**Extracted material**
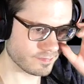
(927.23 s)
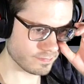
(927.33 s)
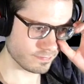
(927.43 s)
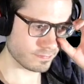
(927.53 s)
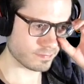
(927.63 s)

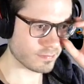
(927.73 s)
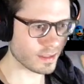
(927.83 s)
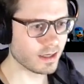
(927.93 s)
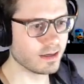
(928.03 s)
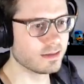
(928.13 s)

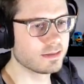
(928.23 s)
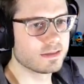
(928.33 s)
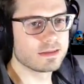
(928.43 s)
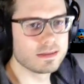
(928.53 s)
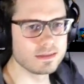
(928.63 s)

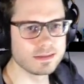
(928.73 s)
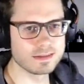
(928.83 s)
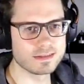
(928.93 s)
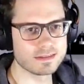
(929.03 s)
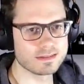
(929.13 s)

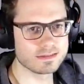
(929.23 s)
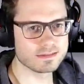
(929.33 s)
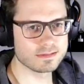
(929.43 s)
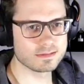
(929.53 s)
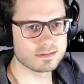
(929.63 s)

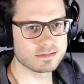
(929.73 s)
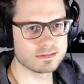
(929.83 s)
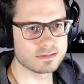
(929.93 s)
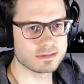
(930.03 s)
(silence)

**What is needed**
After removing the pictures, repeat the remaining records exactly.

**Response to the exercise**
(927.23 s)
(927.33 s)
(927.43 s)
(927.53 s)
(927.63 s)

(927.73 s)
(927.83 s)
(927.93 s)
(928.03 s)
(928.13 s)

(928.23 s)
(928.33 s)
(928.43 s)
(928.53 s)
(928.63 s)

(928.73 s)
(928.83 s)
(928.93 s)
(929.03 s)
(929.13 s)

(929.23 s)
(929.33 s)
(929.43 s)
(929.53 s)
(929.63 s)

(929.73 s)
(929.83 s)
(929.93 s)
(930.03 s)
(silence)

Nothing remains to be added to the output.